Depuis ma participation au débat sur l'ouverture des jeux en ligne voici cinq ans, je continue à suivre de près l'évolution de la réglementation applicable à ceux-ci.
Et voici qu'une mesure plus que préoccupante a été adoptée à la fin de l'examen en Commission du Projet de Loi pour une République numérique, la semaine passée, à l'Assemblée nationale, sans que toutes ses implications aient, me semble-t-il, été prises en compte.
Alors qu'Axelle Lemaire, Secrétaire d'Etat en charge du Numérique, venait d'annoncer la nomination de deux parlementaires dont la mission sera de réfléchir à la régulation des compétitions de jeux vidéo avec argent, les rapporteurs ont, contre son avis, fait adopter un amendement qui prévoit « un agrément du ministre chargé de la jeunesse aux organisateurs de compétitions de jeux vidéo, notamment à dominante sportive, requérant la présence physique des joueurs ».
Outre que les services du ministère ne disposent ni des moyens, ni de l'expertise pour délivrer de tels agréments, la définition de ces jeux risque de mettre à bas tout le dispositif difficilement mis en place par la loi adoptée voici cinq ans. Il est précisé en effet que :
« II. – Un arrêté du ministre chargé de la jeunesse fixe la liste des logiciels de loisirs, sur un support physique ou en ligne, s'appuyant sur une trame scénarisée ou des situations simulées, pour lesquels les organisateurs de compétitions peuvent bénéficier de l'agrément prévu au I du présent article.
« Ces logiciels de loisirs font prédominer, dans l'issue de la compétition, les combinaisons de l'intelligence et l'habilité des joueurs, en mettant à leur disposition des commandes et des interactions se traduisant sous formes d'images animées, sonorisées ou non, et visant à la recherche de la performance physique virtuelle ou intellectuelle.
« L'arrêté fixe également, pour chaque logiciel de loisir, l'âge minimal requis des joueurs pour participer à la compétition. »

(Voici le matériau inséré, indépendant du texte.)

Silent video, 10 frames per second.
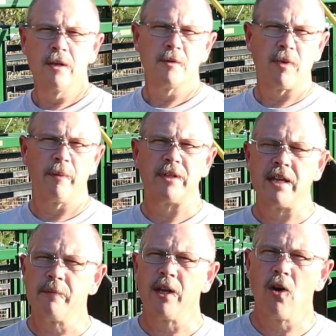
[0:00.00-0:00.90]
It'll probably
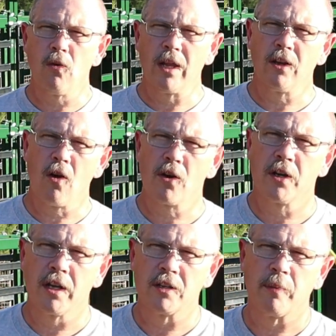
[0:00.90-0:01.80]
take me a whole lot longer
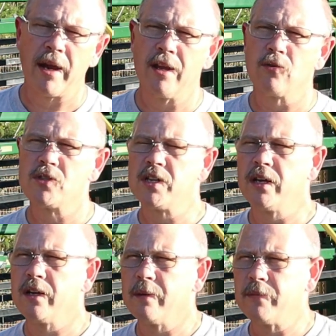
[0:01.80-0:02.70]
to get the panels
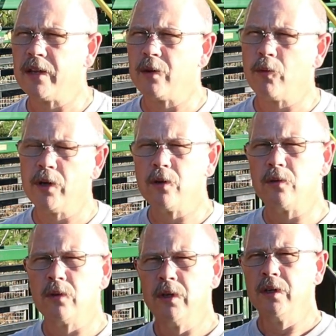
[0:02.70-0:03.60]
set up than it
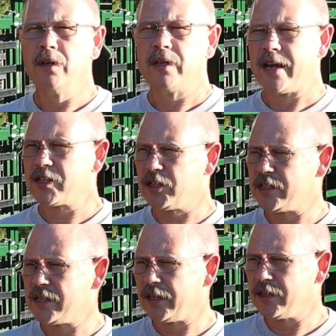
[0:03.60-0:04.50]
will to
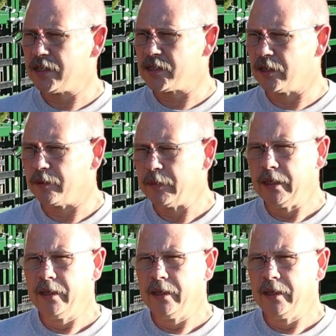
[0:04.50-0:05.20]
actually set this up.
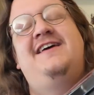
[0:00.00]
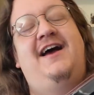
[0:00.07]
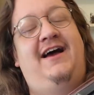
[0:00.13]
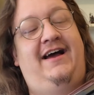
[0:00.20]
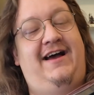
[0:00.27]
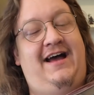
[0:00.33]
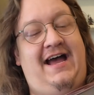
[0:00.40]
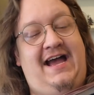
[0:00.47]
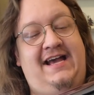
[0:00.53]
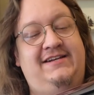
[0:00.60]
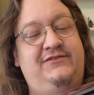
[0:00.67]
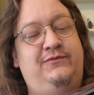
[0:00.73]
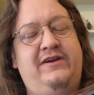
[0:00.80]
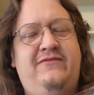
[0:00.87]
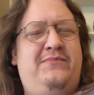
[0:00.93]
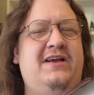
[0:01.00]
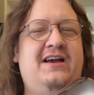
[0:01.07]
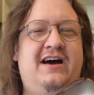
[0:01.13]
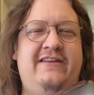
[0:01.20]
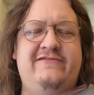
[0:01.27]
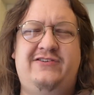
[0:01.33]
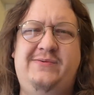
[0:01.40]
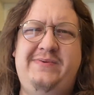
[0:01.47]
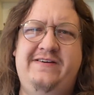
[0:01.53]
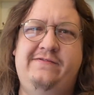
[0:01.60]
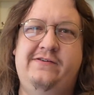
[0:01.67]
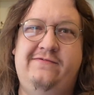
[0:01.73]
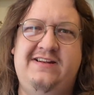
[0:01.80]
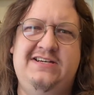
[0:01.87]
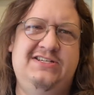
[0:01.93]
uh, and we've been kind of on a bit of an
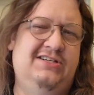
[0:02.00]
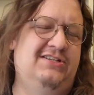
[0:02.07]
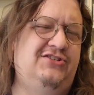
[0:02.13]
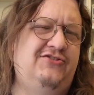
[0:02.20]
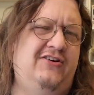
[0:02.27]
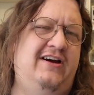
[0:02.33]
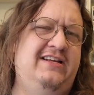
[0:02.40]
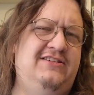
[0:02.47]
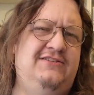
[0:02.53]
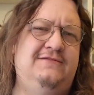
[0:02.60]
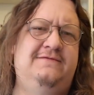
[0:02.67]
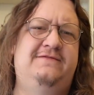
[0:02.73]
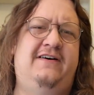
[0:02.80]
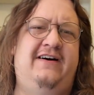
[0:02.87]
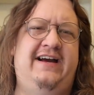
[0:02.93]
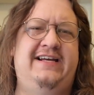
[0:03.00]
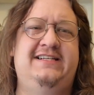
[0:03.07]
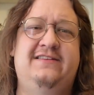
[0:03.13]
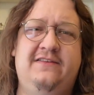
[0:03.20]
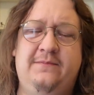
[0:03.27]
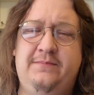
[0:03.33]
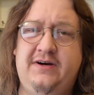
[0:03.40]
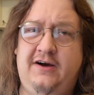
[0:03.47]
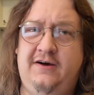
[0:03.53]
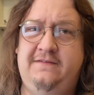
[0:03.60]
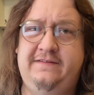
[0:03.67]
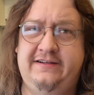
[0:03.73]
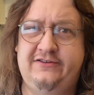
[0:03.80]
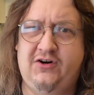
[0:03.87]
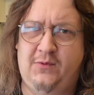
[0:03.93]
adventure trying to find the
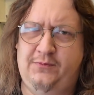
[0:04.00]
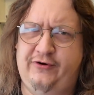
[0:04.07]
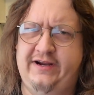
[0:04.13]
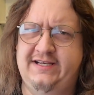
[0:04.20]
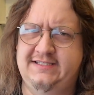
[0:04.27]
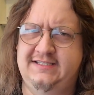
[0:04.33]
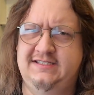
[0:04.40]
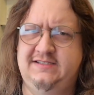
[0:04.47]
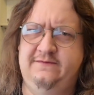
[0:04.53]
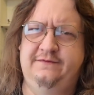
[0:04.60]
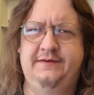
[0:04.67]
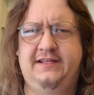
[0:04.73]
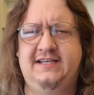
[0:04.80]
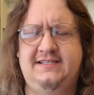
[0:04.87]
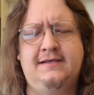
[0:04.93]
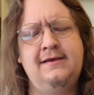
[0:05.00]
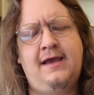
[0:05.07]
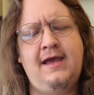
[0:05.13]
perfect operating system for this.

Ce qui signifie que plus rien n'interdira demain à un opérateur de jeux d'argent de proposer un jeu de poker s'appuyant sur une trame scénarisée dans des conditions dérogatoires aux règles existantes, qui plus est à des mineurs puisque l'amendement évoque un âge minimal requis pour les compétitions de jeux vidéo, sans plus faire référence à l'interdiction pour les mineurs de jouer de l'argent.
Le choix du Ministère de la Jeunesse pour donner des agréments à des compétitions de jeux vidéo avec argent était d'ailleurs déjà un signal très inquiétant quant aux intentions des rapporteurs concernant la protection des mineurs, le ministère de l'Intérieur normalement compétent en la matière ayant été délibérément écarté.
En somme, on s'apprête à autoriser selon un régime exceptionnel ce qui ressemblera à des tournois de Poker en ligne sans aucune des précautions voulues par le législateur en 2010. Qu'une telle initiative, qui doit complaire au milieu concerné, vienne de la gauche a de quoi surprendre d'autant qu'il s'agit de l'aveu même de ses initiateurs de tenir l'Autorité de régulation des jeux en ligne à l'écart et d'affaiblir ainsi une régulation pourtant indispensable.
Alors que le groupe socialiste à l'Assemblée nationale s'était mobilisé avec force, en 2010, contre l'ouverture à la concurrence de jeux en ligne, il est incompréhensible qu'en 2016, il s'engage de la sorte dans la voie d'une libéralisation, sans quasiment aucun contrôle, d'un secteur des jeux d'argent en plein essor. J'en appelle à mes anciens collègues avec lesquels nous nous étions opposés à la privatisation du secteur des jeux d’argent, Michèle Delaunay, Olivier Dussopt, Aurélie Filippetti, Valérie Fourneyron, Christian Hutin, Régis Juanico, et bien sûr Jean-Marc Ayrault, qui, en tant que Président du groupe, avait porté à l'époque ce combat contre la Loi Fouquet’s, pour que ce dispositif ne soit pas voté en séance cette semaine.